* **EXERCISE**
Output the full listing below exactly; the images stay out.
━━━━━━
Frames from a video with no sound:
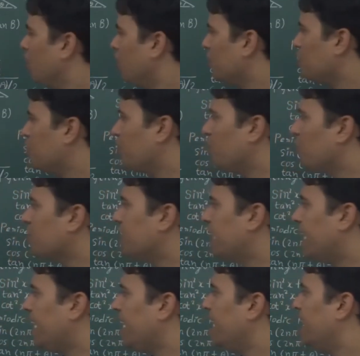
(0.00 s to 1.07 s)
Use
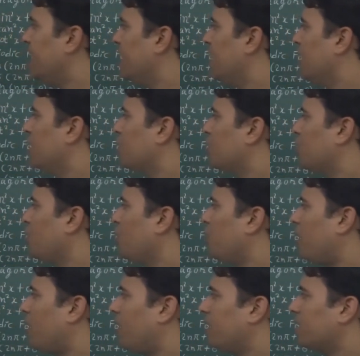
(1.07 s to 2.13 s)
the two
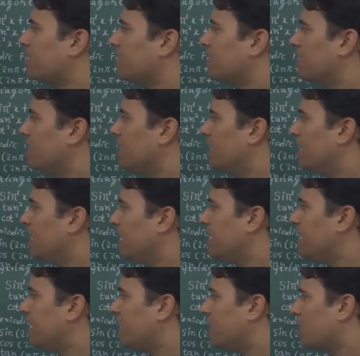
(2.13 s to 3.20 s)
parts
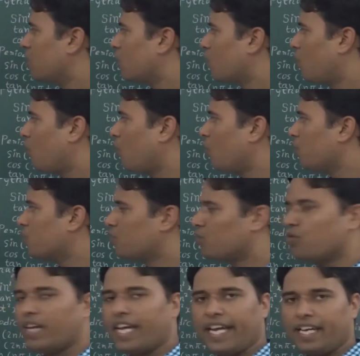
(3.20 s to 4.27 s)
here, cos
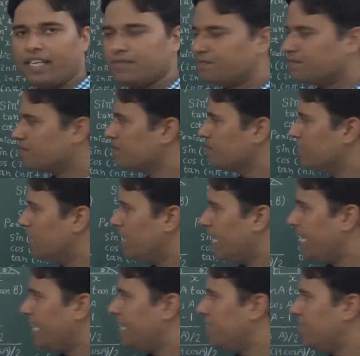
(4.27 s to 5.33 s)
2a
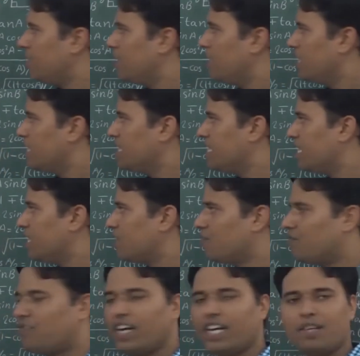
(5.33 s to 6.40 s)
and here
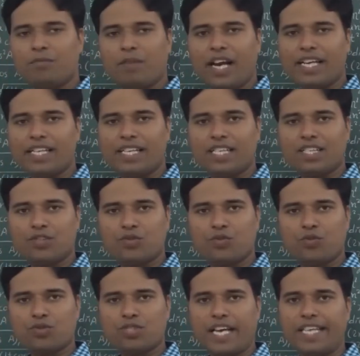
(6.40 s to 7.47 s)
1 minus
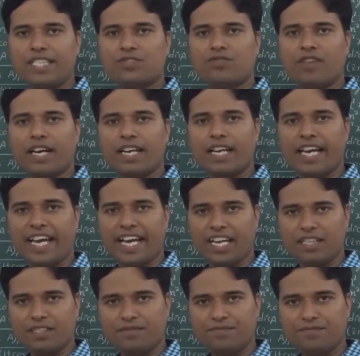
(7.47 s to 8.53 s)
2 sine square
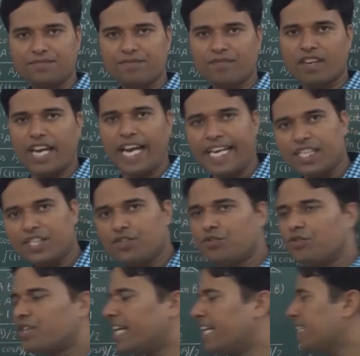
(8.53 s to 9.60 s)
a, and
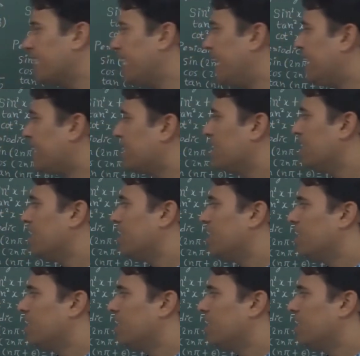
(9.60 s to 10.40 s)
you can get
━━━━━━
* **TASK ANSWER**
Frames from a video with no sound:
(0.00 s to 1.07 s)
Use
(1.07 s to 2.13 s)
the two
(2.13 s to 3.20 s)
parts
(3.20 s to 4.27 s)
here, cos
(4.27 s to 5.33 s)
2a
(5.33 s to 6.40 s)
and here
(6.40 s to 7.47 s)
1 minus
(7.47 s to 8.53 s)
2 sine square
(8.53 s to 9.60 s)
a, and
(9.60 s to 10.40 s)
you can get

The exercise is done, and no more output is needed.